Pregunta

I am trying to introduce Git flow to my team. We are a fairly small team and quite agile. We want to release once a day and this means we have limited time towards testing all the changes in the day. Business team wants to be able to control the features that are getting released although its not ideal.

Git flow doesn't seem to accommodate this very well. After cutting a release branch from develop what is the best way to merge selected features to master. Is cherry picking the only option? Is there a better way?

¿Fue útil?

Solución

The standard git flow handling is not ideal if the business team wants to control which features are in the next release. But you will have the same problem with other branching mechanisms.

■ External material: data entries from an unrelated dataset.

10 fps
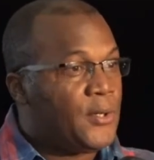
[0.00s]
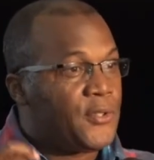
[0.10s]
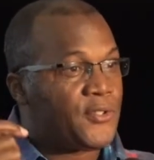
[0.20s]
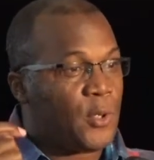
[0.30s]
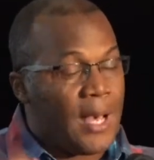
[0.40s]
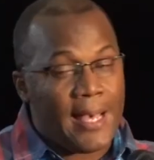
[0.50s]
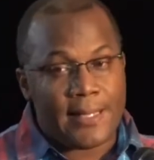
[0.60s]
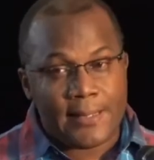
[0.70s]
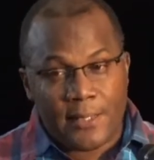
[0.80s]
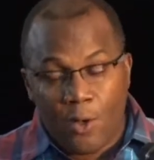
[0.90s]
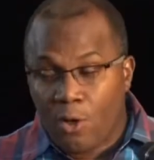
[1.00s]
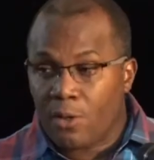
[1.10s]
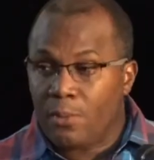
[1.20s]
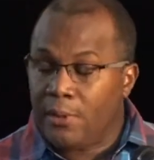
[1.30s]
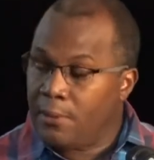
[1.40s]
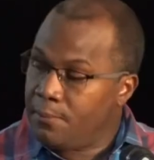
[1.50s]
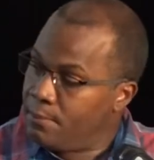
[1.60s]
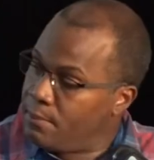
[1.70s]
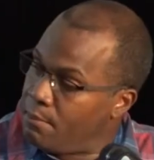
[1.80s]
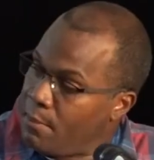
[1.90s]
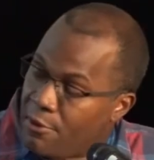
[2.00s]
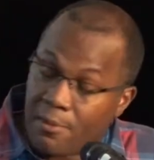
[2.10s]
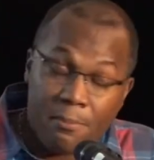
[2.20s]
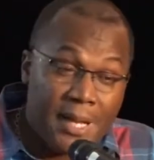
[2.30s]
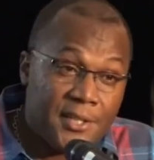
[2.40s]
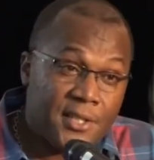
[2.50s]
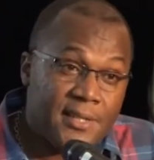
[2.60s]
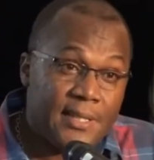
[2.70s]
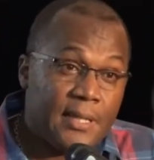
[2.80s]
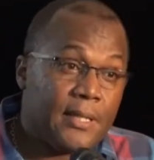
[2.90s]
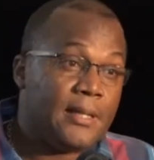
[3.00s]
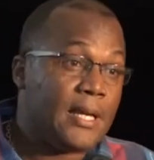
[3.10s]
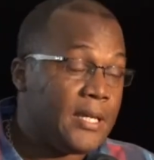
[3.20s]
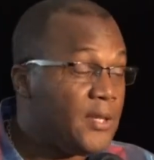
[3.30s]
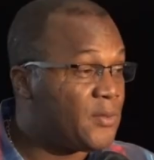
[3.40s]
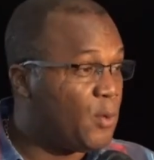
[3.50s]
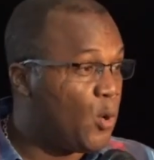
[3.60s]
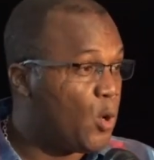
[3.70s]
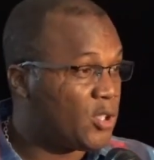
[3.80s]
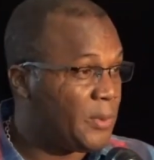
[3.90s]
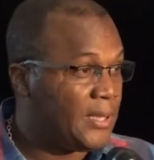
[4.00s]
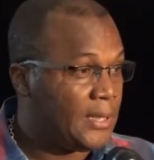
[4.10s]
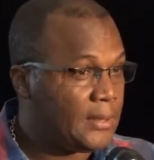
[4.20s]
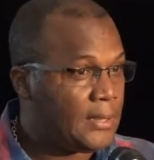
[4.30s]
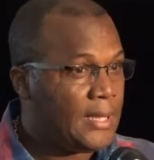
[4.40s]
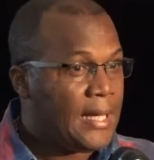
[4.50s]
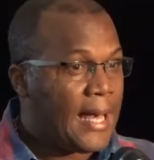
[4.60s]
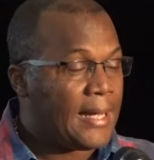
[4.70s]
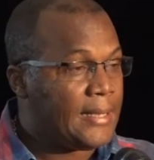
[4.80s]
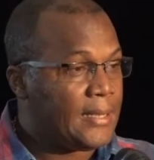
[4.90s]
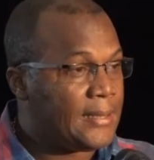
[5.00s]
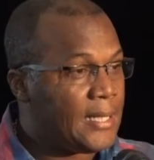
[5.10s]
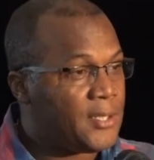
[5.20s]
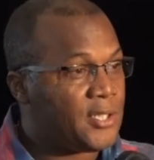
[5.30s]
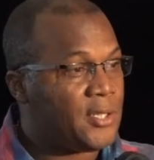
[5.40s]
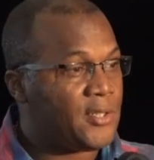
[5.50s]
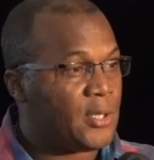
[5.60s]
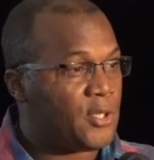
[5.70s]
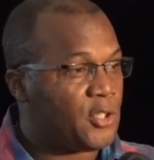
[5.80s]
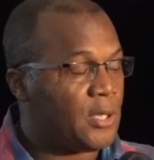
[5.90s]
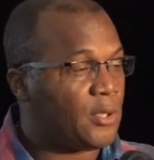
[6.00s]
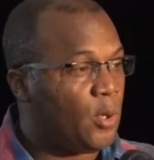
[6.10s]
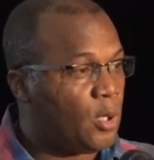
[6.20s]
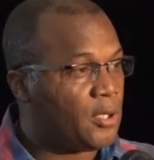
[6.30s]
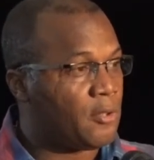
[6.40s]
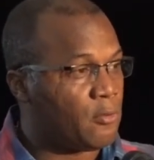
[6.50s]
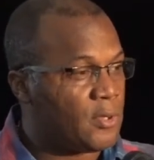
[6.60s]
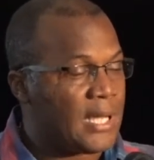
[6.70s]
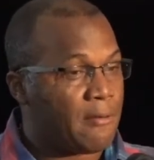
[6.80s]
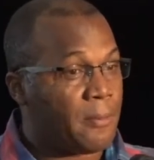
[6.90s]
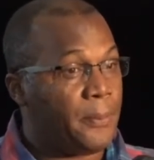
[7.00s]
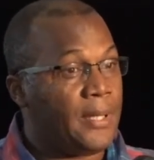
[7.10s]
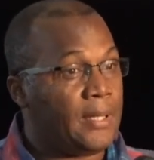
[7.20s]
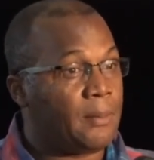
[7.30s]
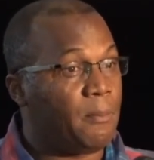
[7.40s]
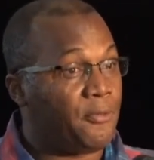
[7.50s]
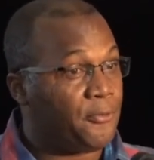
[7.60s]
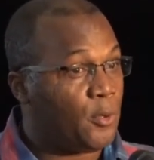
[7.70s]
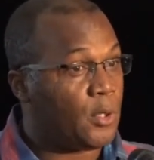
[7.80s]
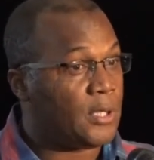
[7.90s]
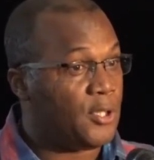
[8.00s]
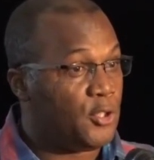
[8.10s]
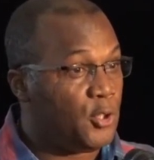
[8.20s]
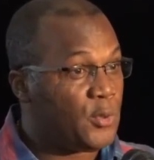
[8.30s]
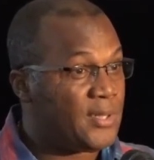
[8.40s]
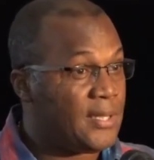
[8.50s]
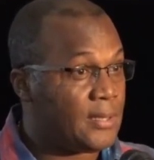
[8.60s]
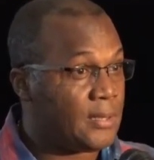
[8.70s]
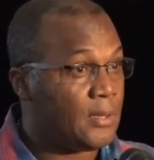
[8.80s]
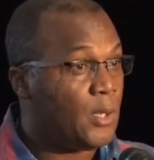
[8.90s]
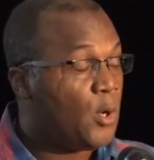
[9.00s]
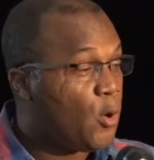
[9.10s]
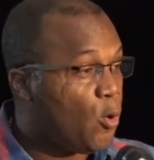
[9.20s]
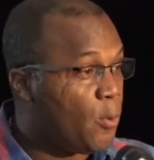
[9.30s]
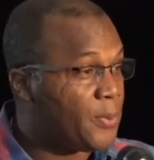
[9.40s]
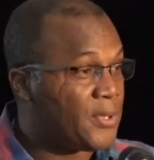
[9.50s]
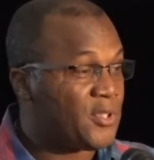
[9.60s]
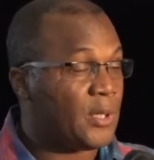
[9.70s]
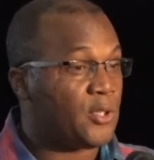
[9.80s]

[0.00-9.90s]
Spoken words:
So as the Honorable Miriam Blanchard said, there is more work to be done, and the intention is to ensure that all of the roads are repaired before the new season opens, to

The default structure for git flow is that you create a feature branch for each new feature. Once you have finished building (and testing) the new feature, you merge the branch back into your develop branch and then remove the feature branch. Then the feature will be included in the next release.

If a feature should not be included in the next release, you should not merge the feature branch back into the develop branch. That is the best way to make sure it will not be included. It also prevents other developers from creating code that uses (or otherwise requires) the new feature.

I would not recommend cherry-picking. First, a feature can (and frequently will) have multiple commits and it is easy to forget one. Second, if feature B uses code that was added in feature A, and management wants to release feature B without releasing feature A, you're likely to find that feature B is broken. And those dependencies are not always easy to spot.

It makes sense that management wants to prioritize new features, but each feature should be merged back into the develop branch soon after it has been completed (and tested).

Otros consejos

If each feature has its own branch, simply merge that feature branch.